Implicit High-Order Moment Tensor Estimation and Learning Latent Variable Models
Ilias Diakonikolas, Daniel M. Kane
TL;DR
The paper tackles learning high-dimensional latent-variable models via the method of moments and introduces a general implicit moment tensor estimation framework to efficiently compute high-order moment tensors. The authors develop a sequential tensor computation approach with recursive pseudo-projections, enabling poly$(d,k)$-time learning for mixtures of linear regressions, mixtures of spherical Gaussians (density and parameter estimation under optimal separation), and one-hidden-layer neural networks with positive weights. Key contributions include a formal algorithmic result for implicit tensor computation and multiple learning-theoretic applications that substantially improve prior runtimes and separation requirements. The framework leverages Hermite analysis and low-dimensional subspace projections to overcome the combinatorial blow-up of high-order moments, with significant implications for density estimation and structure learning in latent-variable models. This methodology broadens the toolkit for efficient high-dimensional latent-variable learning and suggests avenues for applying implicit tensor techniques to other probabilistic models and architectures.
Abstract
We study the task of learning latent-variable models. A common algorithmic technique for this task is the method of moments. Unfortunately, moment-based approaches are hampered by the fact that the moment tensors of super-constant degree cannot even be written down in polynomial time. Motivated by such learning applications, we develop a general efficient algorithm for {\em implicit moment tensor computation}. Our framework generalizes the work of~\cite{LL21-opt} which developed an efficient algorithm for the specific moment tensors that arise in clustering mixtures of spherical Gaussians.

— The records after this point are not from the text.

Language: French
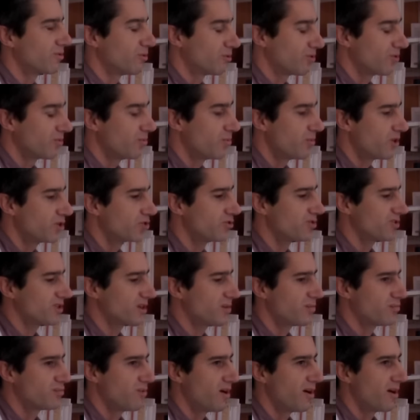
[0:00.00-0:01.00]
donc moi, je
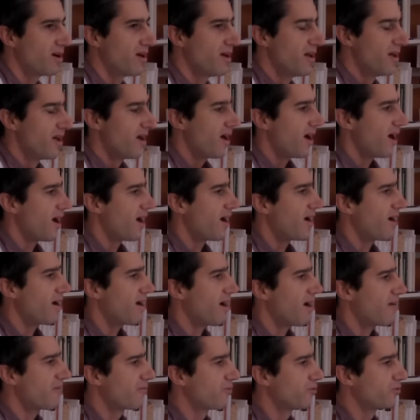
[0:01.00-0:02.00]
serais pour
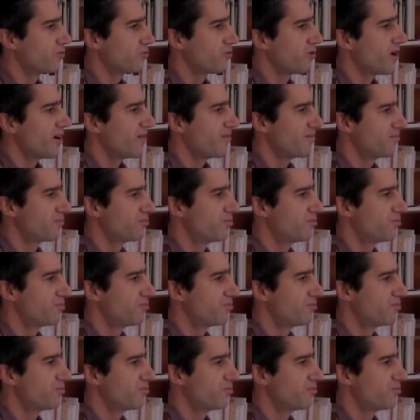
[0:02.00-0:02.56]
un, photographe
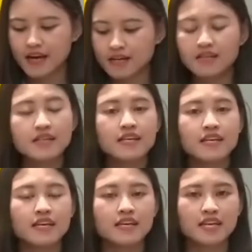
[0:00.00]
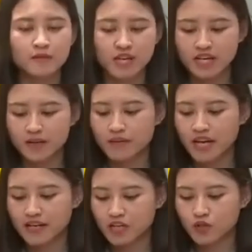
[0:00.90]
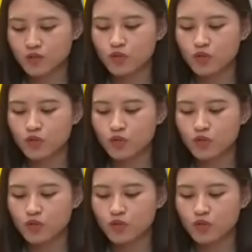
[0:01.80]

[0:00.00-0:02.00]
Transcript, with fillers: yang dikirimkan dari Belanda atau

By leveraging our implicit moment estimation algorithm, we obtain the first $\mathrm{poly}(d, k)$-time learning algorithms for the following models. * {\bf Mixtures of Linear Regressions} We give a $\mathrm{poly}(d, k, 1/ε)$-time algorithm for this task, where $ε$ is the desired error. * {\bf Mixtures of Spherical Gaussians} For density estimation, we give a $\mathrm{poly}(d, k, 1/ε)$-time learning algorithm, where $ε$ is the desired total variation error, under the condition that the means lie in a ball of radius $O(\sqrt{\log k})$. For parameter estimation, we give a $\mathrm{poly}(d, k, 1/ε)$-time algorithm under the {\em optimal} mean separation of $Ω(\log^{1/2}(k/ε))$. * {\bf Positive Linear Combinations of Non-Linear Activations} We give a general algorithm for this task with complexity $\mathrm{poly}(d, k) g(ε)$, where $ε$ is the desired error and the function $g$ depends on the Hermite concentration of the target class of functions. Specifically, for positive linear combinations of ReLU activations, our algorithm has complexity $\mathrm{poly}(d, k) 2^{\mathrm{poly}(1/ε)}$.